THE DATA:
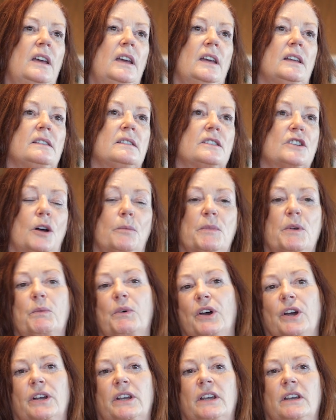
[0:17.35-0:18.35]
It stopped me
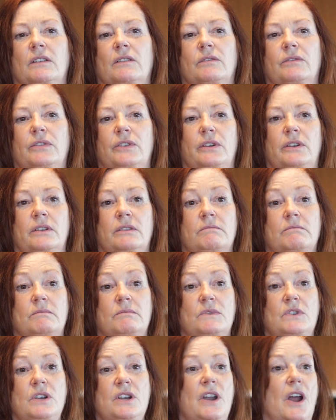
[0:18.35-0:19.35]
working for
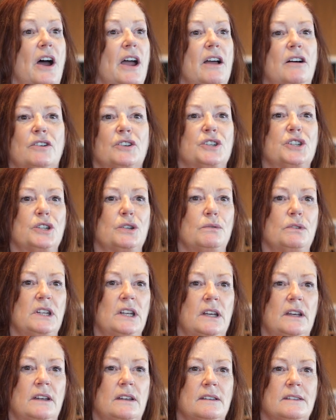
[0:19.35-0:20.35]
nigh on two
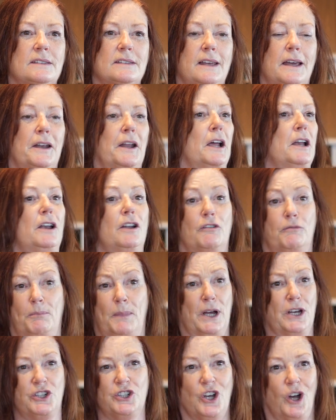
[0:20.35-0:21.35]
years, and I love
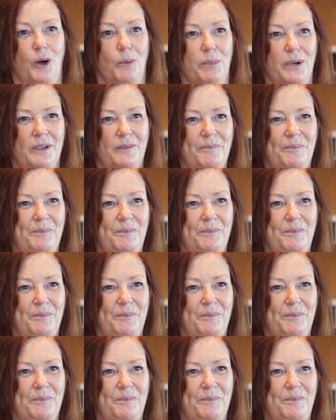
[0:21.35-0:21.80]
my job.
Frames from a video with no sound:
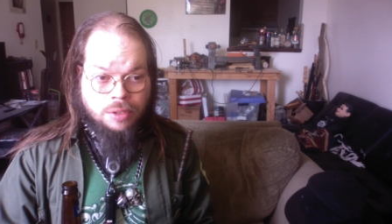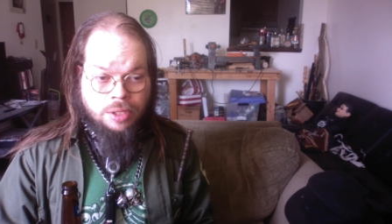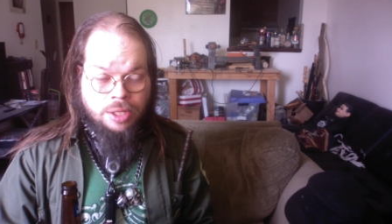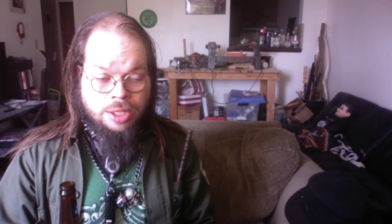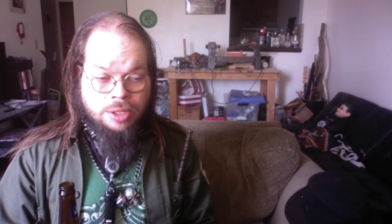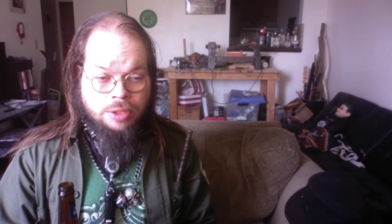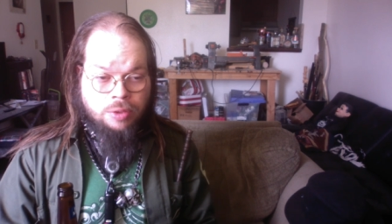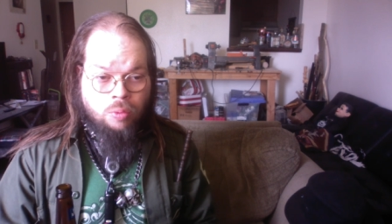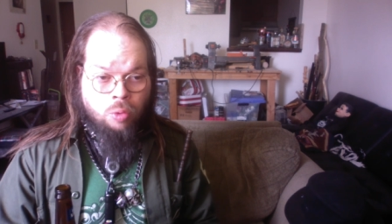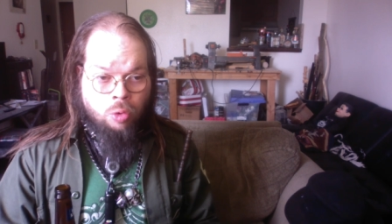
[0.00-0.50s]

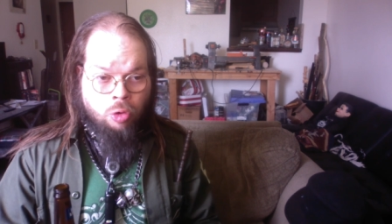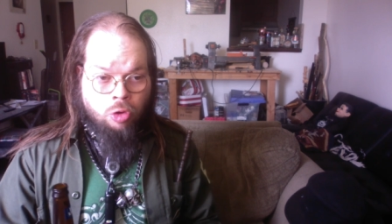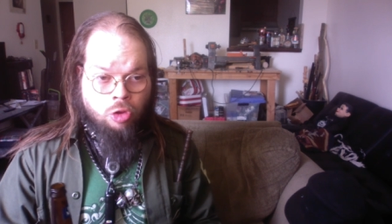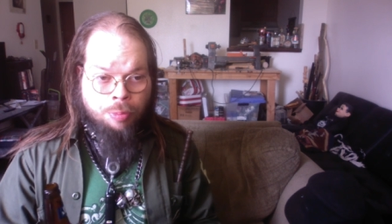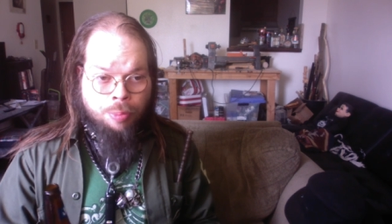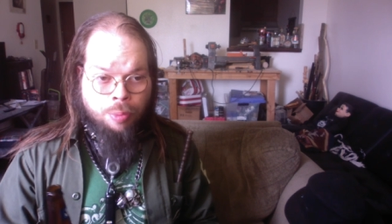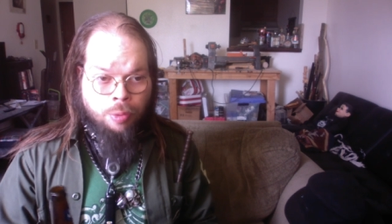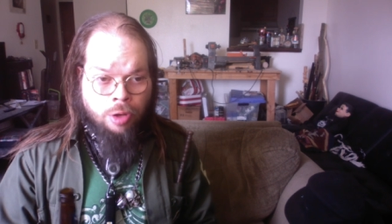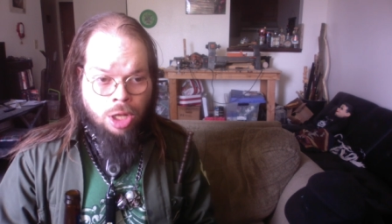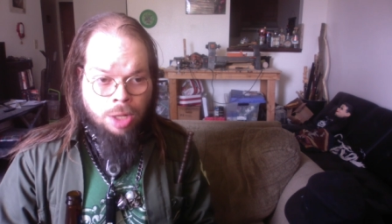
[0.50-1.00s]
and the world's
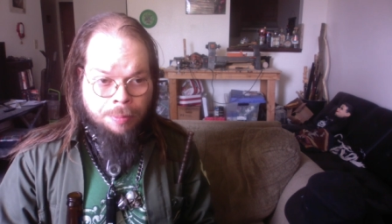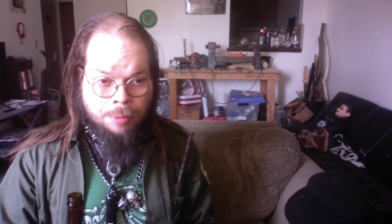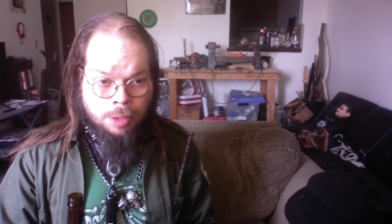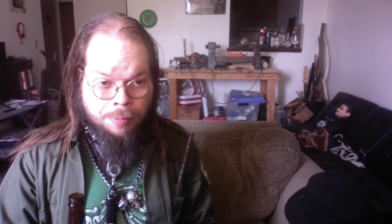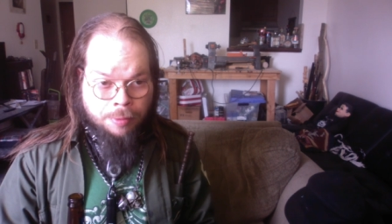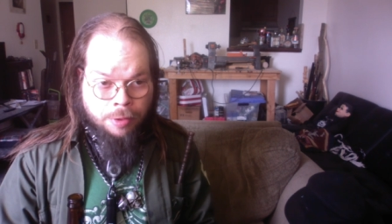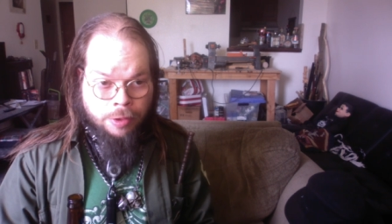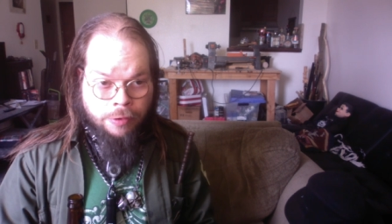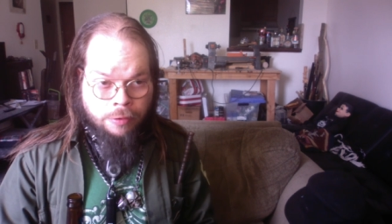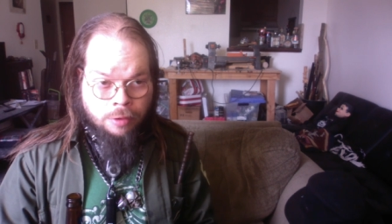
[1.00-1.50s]

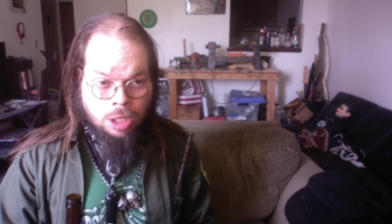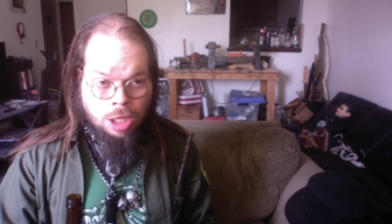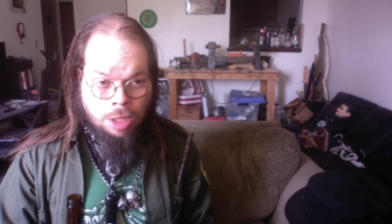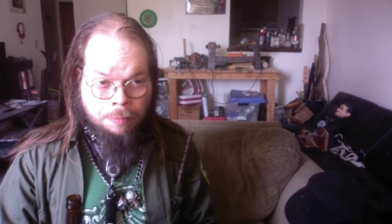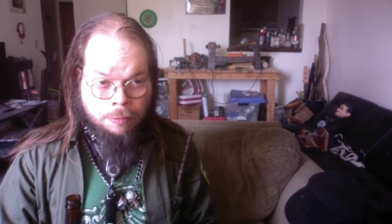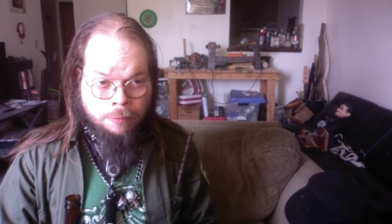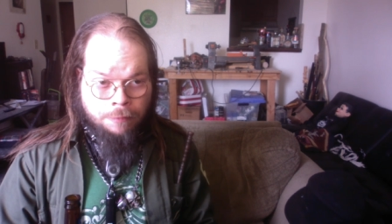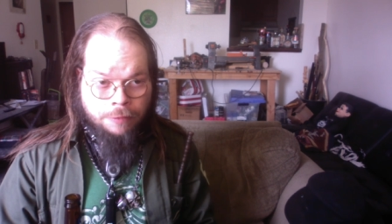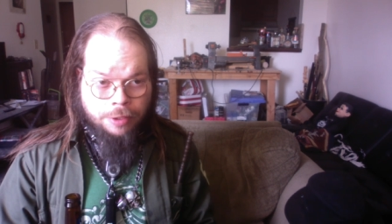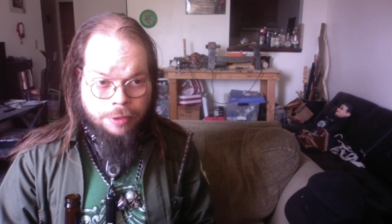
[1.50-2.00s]
problems on
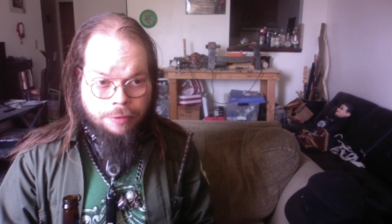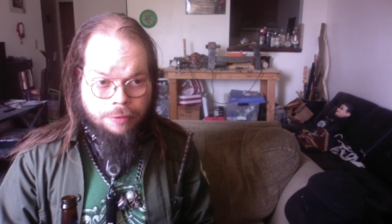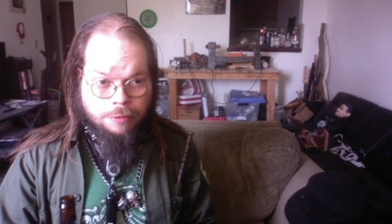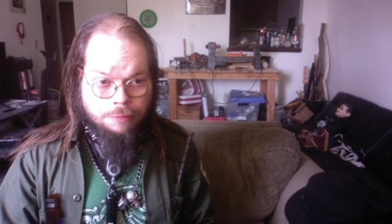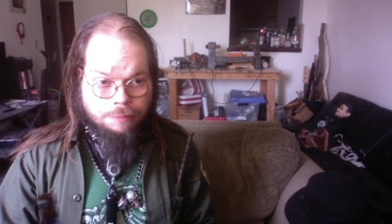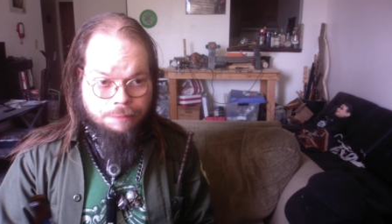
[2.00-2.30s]
top of it.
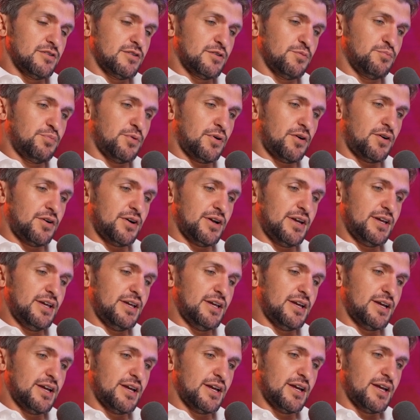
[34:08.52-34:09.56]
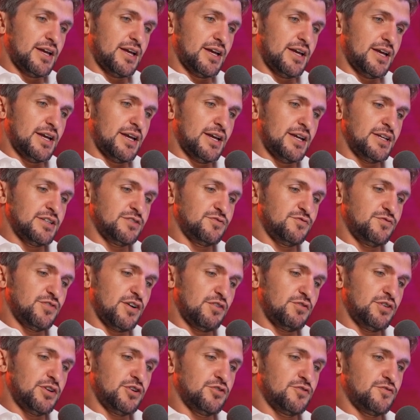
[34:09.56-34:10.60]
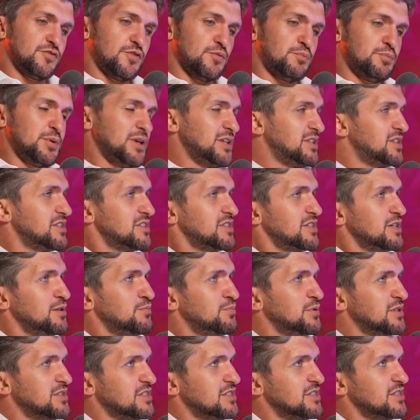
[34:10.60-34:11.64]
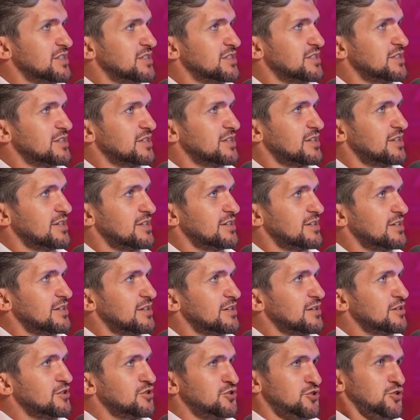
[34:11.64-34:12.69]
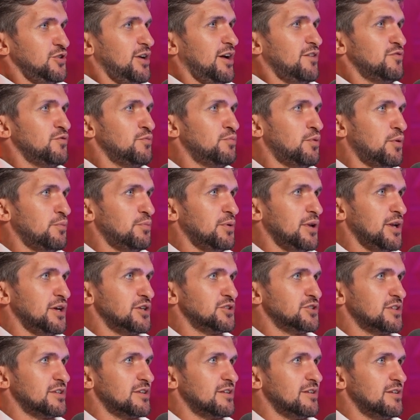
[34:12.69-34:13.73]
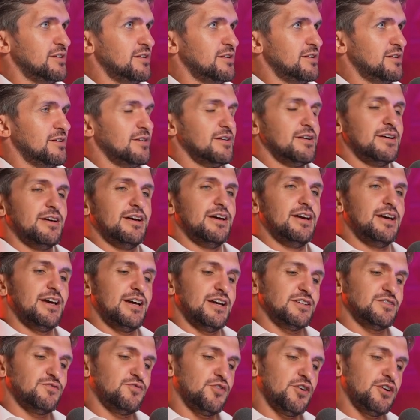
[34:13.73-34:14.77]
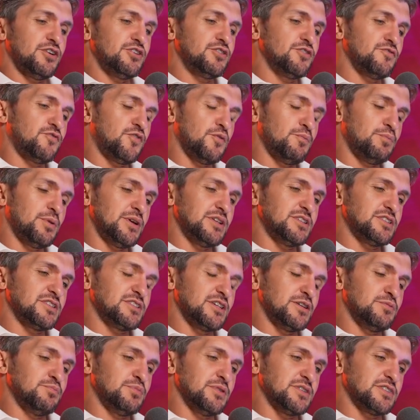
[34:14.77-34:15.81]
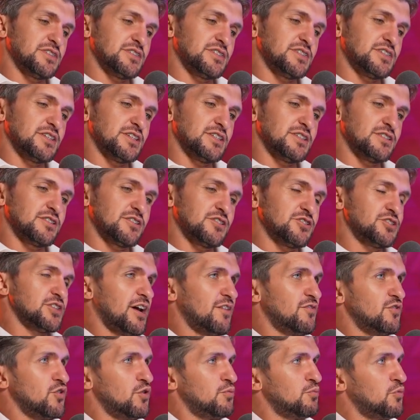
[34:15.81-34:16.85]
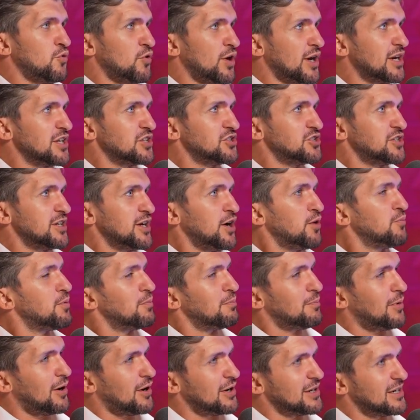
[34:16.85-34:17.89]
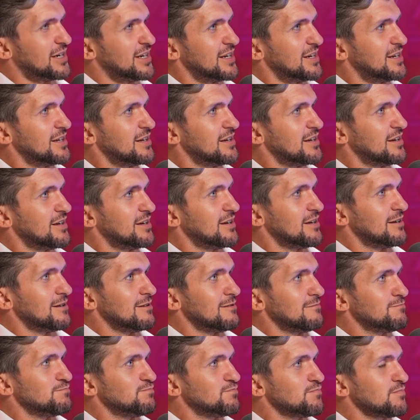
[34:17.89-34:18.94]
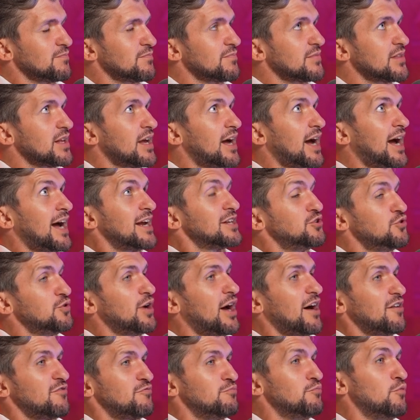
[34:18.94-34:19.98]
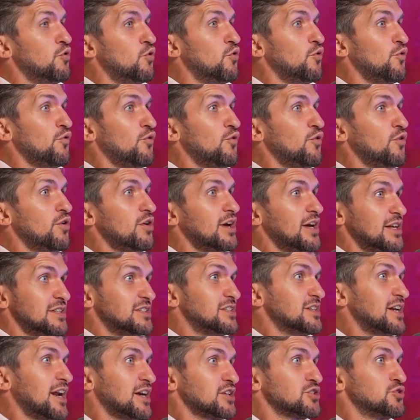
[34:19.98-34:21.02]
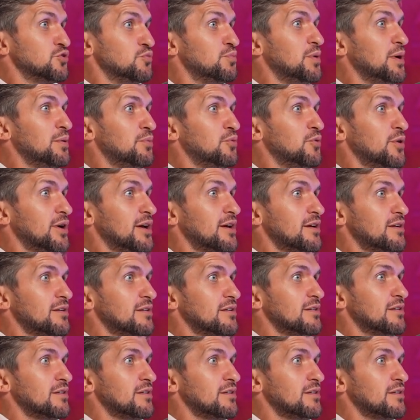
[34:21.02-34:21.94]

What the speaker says: Dubai is very good for B2C businesses because you have the population. It's very good for B2C businesses because you have a lot more energy, open-minded, and you have more international people here.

TASK PROMPT: The lines from the one holding "[34:19.98-34:21.02]" through the end of the material above are to be echoed exactly, both ends included. Do not include pictures.

REPLY TO THE TASK:
[34:19.98-34:21.02]
[34:21.02-34:21.94]

What the speaker says: Dubai is very good for B2C businesses because you have the population. It's very good for B2C businesses because you have a lot more energy, open-minded, and you have more international people here.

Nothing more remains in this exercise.